Não deixei de ser sensível a um corpo bem torneado, a um par de mamas saliente, ao sorriso de uma mulher. Entra agora na tasca uma mulher bonita, e o cérebro descarrega-me no corpo uma sensação agradável. Imagino-me a mexer naquela mulher. Mas é uma imaginação curta, sem vontade de enredo. Pensei que esta concentração da libido num só corpo me faria sentir diminuído. Mas é exactamente o contrário: deixar de ser escravo do sexo indiscriminado é uma libertação. Agora posso ser apenas amigo de uma mulher. Apenas amigo – triste expressão, que diz muito sobre o tempo que vivemos. A mulher bonita zanga-se com o homem que bebe sozinho na mesa do canto. Agarra-lhe no braço:
– Ou vens agora comigo ou já não voltas a entrar em casa.
Ele murmura qualquer coisa, com olhos de súplica.
– Gostas, gostas. Gostas é de garrafas, e de gajos de calções atrás de uma bola. És um bêbado. Que faço eu com um bêbado?
Boa pergunta. O homem acaba por pagar a conta e sair, cabisbaixo, atrás dela, deixando uma garrafa de vinho ainda a meio na mesa.
– Celiazinha, traz-nos o resto do vinho desse infeliz, para brindarmos à sua felicidade, vá lá.
– Estava bem arranjada se precisasse dos vossos brindes, eu.
– O Augusto não falava da tua felicidade, boneca, mas daquele pobre homem arrastado pela bruxa da mulher – explica Afonso.

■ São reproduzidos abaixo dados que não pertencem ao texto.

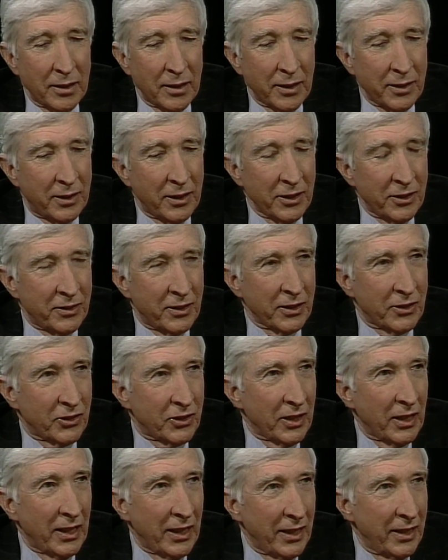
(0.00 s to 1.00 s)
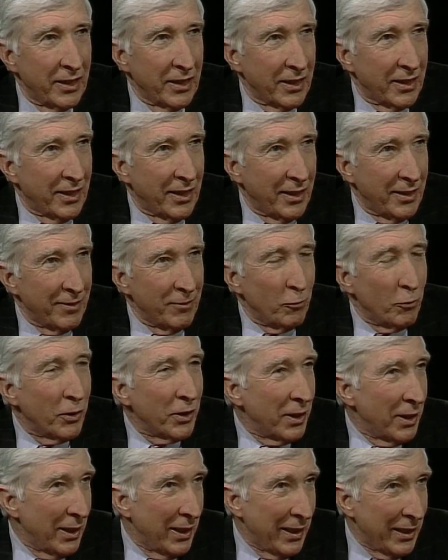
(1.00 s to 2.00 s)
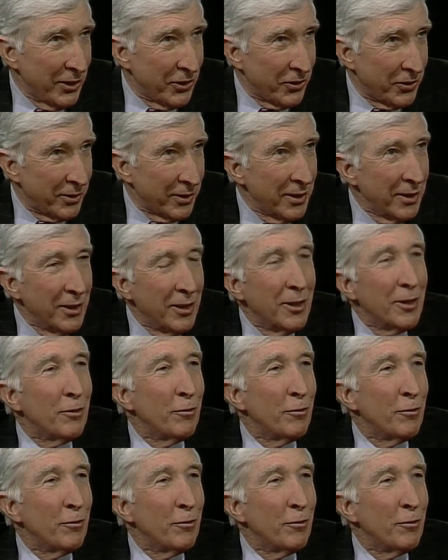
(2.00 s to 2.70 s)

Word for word: artistic side a kind of one last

Célia responde, a rir, que aquela nem sequer é a mulher dele: é «a outra». Explica que com a mulher e os filhos vem ele almoçar ali ao fim-de-semana.
– Eu francamente não percebo o que é que leva uma mulher a meter-se com um homem casado. É desgosto garantido, e desfeitas umas atrás das outras – acrescenta.
– Tens toda a razão, querida: eu acho que um homem casado só deve meter-se com mulheres casadas. Sou pela igualdade de género – diz Guilherme, rindo.
– Vocês têm todos muita garganta, isso é que é. Trago mais uma dose de batatinhas fritas?